📊 Statistics - Class 9

Complete notes on data collection, representation, and measures of central tendency

1. Introduction to Statistics

Statistics is the branch of mathematics that deals with collection, organization, analysis, interpretation, and presentation of data. It helps us make sense of large amounts of information and draw meaningful conclusions.

📖 What is Statistics?

Statistics is the science of collecting, organizing, analyzing, and interpreting numerical data to make decisions or predictions.

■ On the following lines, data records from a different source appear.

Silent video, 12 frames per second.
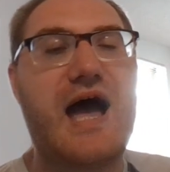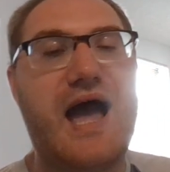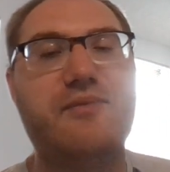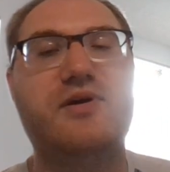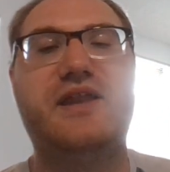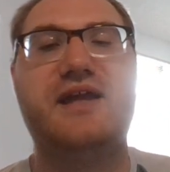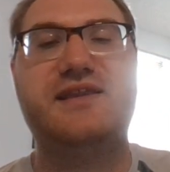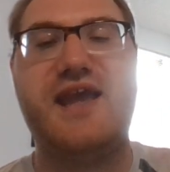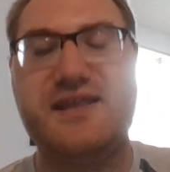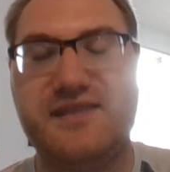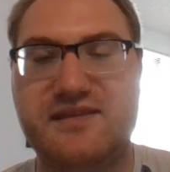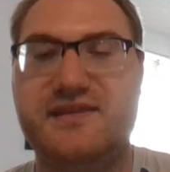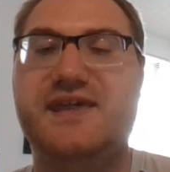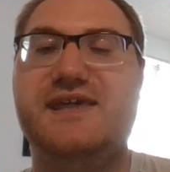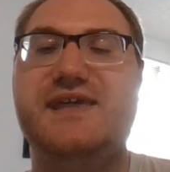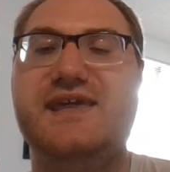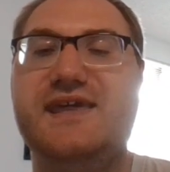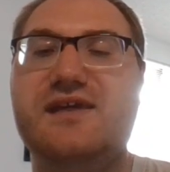I would like take the
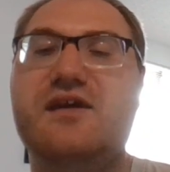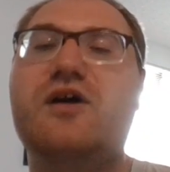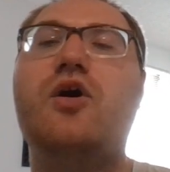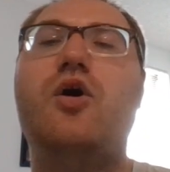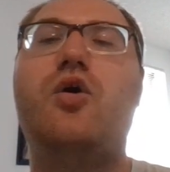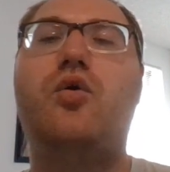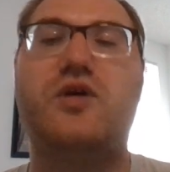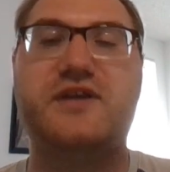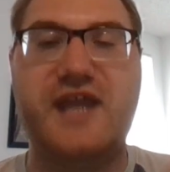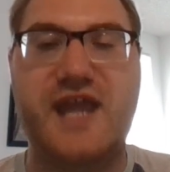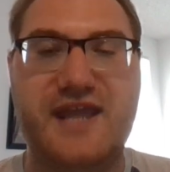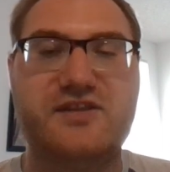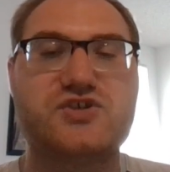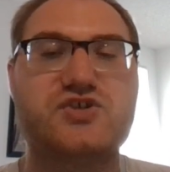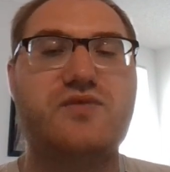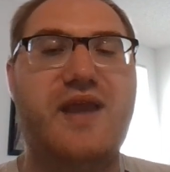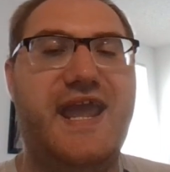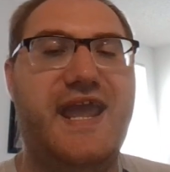D or take the
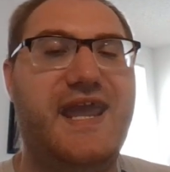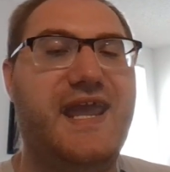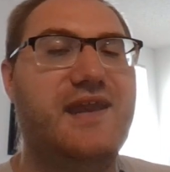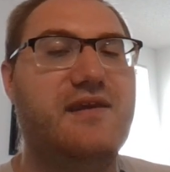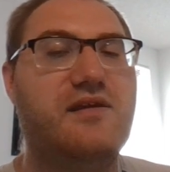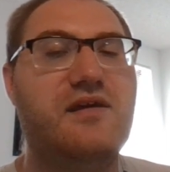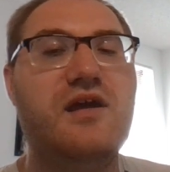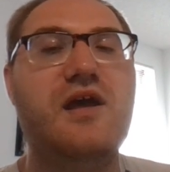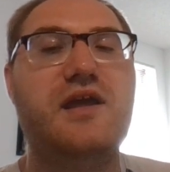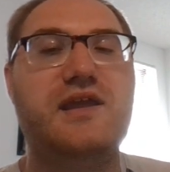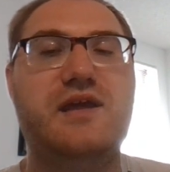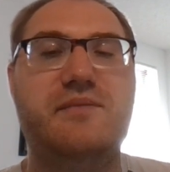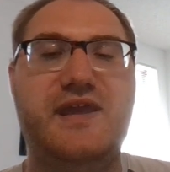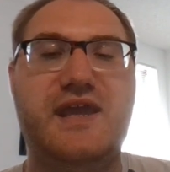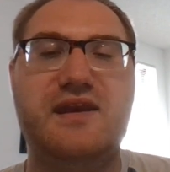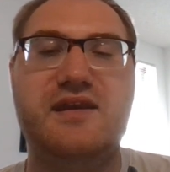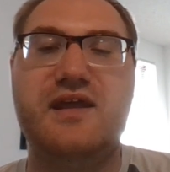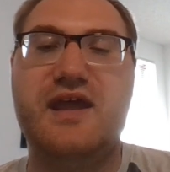train. You know what I
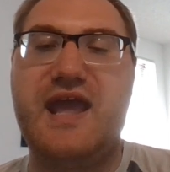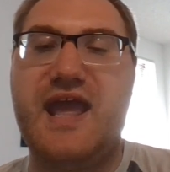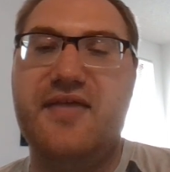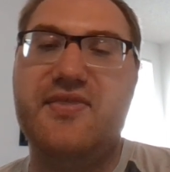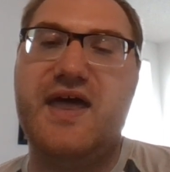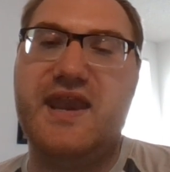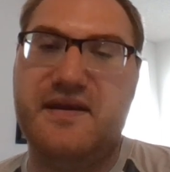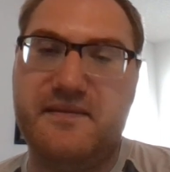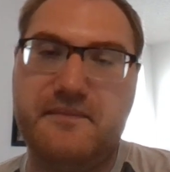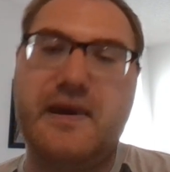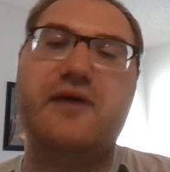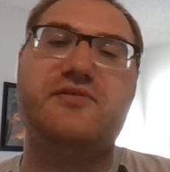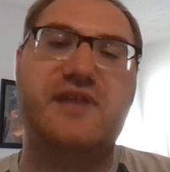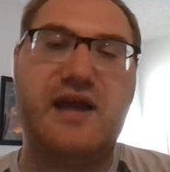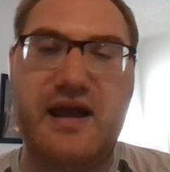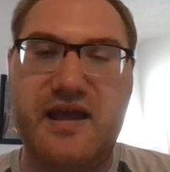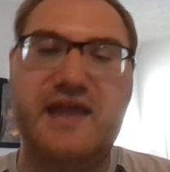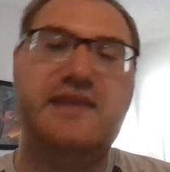mean? And then
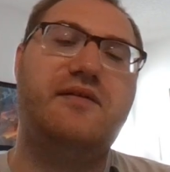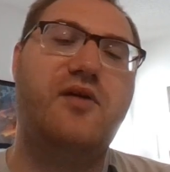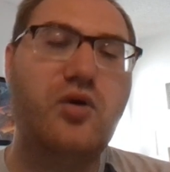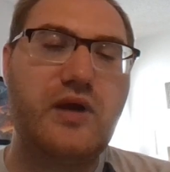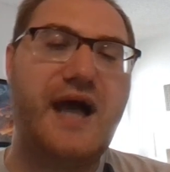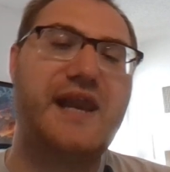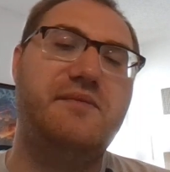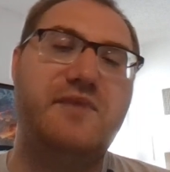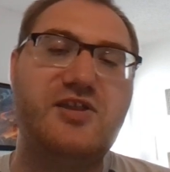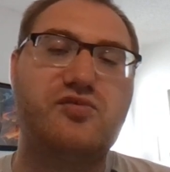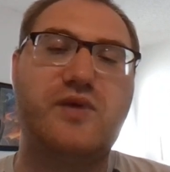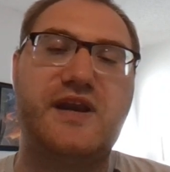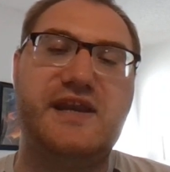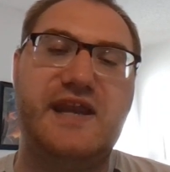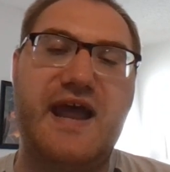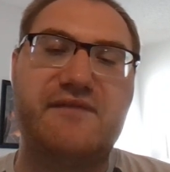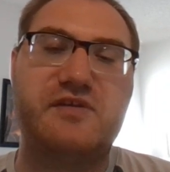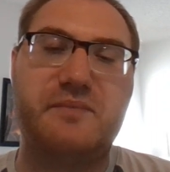oh god, I missed one. I
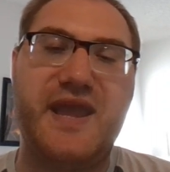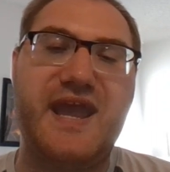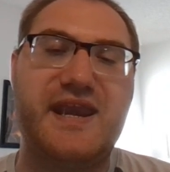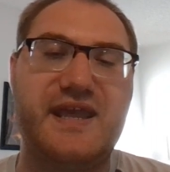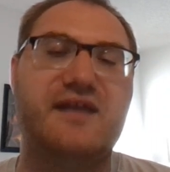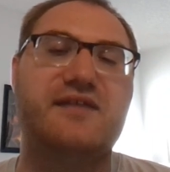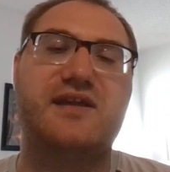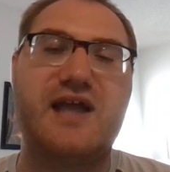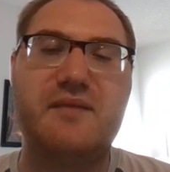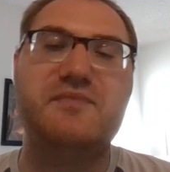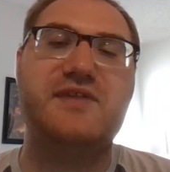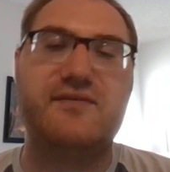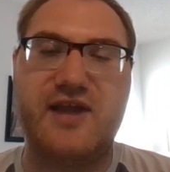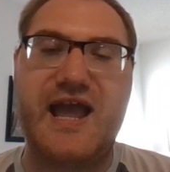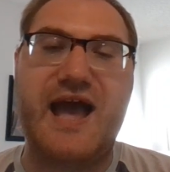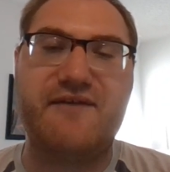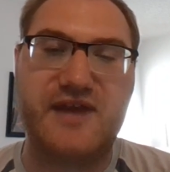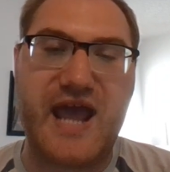didn't have to panic because it comes every
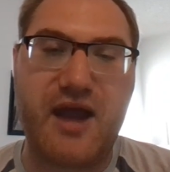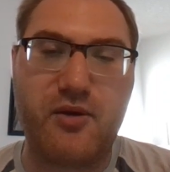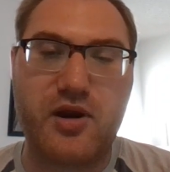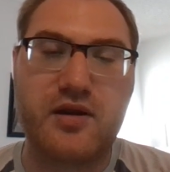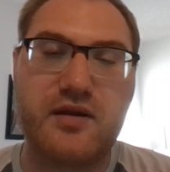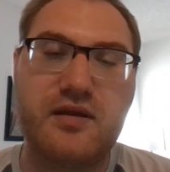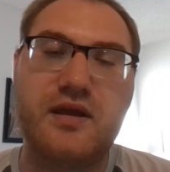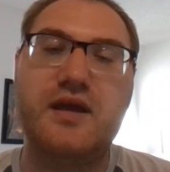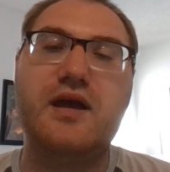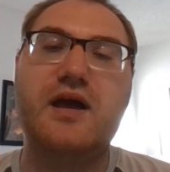half an hour.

Data: Facts or pieces of information collected for analysis.

2. Collection of Data

2.1 Types of Data

Type Description Example
Primary Data Data collected directly by the investigator for the first time Survey, Questionnaire, Interview
Secondary Data Data collected from published or unpublished sources Census reports, Books, Websites

2.2 Types of Variables

  • Raw Data: Data collected in its original form without any arrangement.
  • Ungrouped Data: Data that has not been organized into groups or classes.
  • Grouped Data: Data organized into groups or class intervals.
  • Frequency: The number of times a particular observation occurs.

3. Presentation of Data

3.1 Frequency Distribution Table

📖 Frequency Distribution

A frequency distribution is a table that shows how data is distributed across different values or class intervals.

📝 Example: Ungrouped Frequency Distribution

Q: Marks obtained by 20 students: 5, 8, 5, 6, 7, 8, 5, 9, 6, 7, 8, 5, 6, 7, 8, 9, 5, 6, 7, 8

MarksTallyFrequency
5||||5
6||||4
7||||4
8||||5
9||2
Total20

3.2 Grouped Frequency Distribution

⚠️ Key Terms

Class Interval: A range of values in which data is grouped. Example: 0-10, 10-20

Class Size/Width: Difference between upper and lower class limits. Class size = Upper limit - Lower limit

Class Mark: Mid-value of a class. Class Mark = (Lower limit + Upper limit) / 2

Class Limits: The end values of a class interval (Lower and Upper limits)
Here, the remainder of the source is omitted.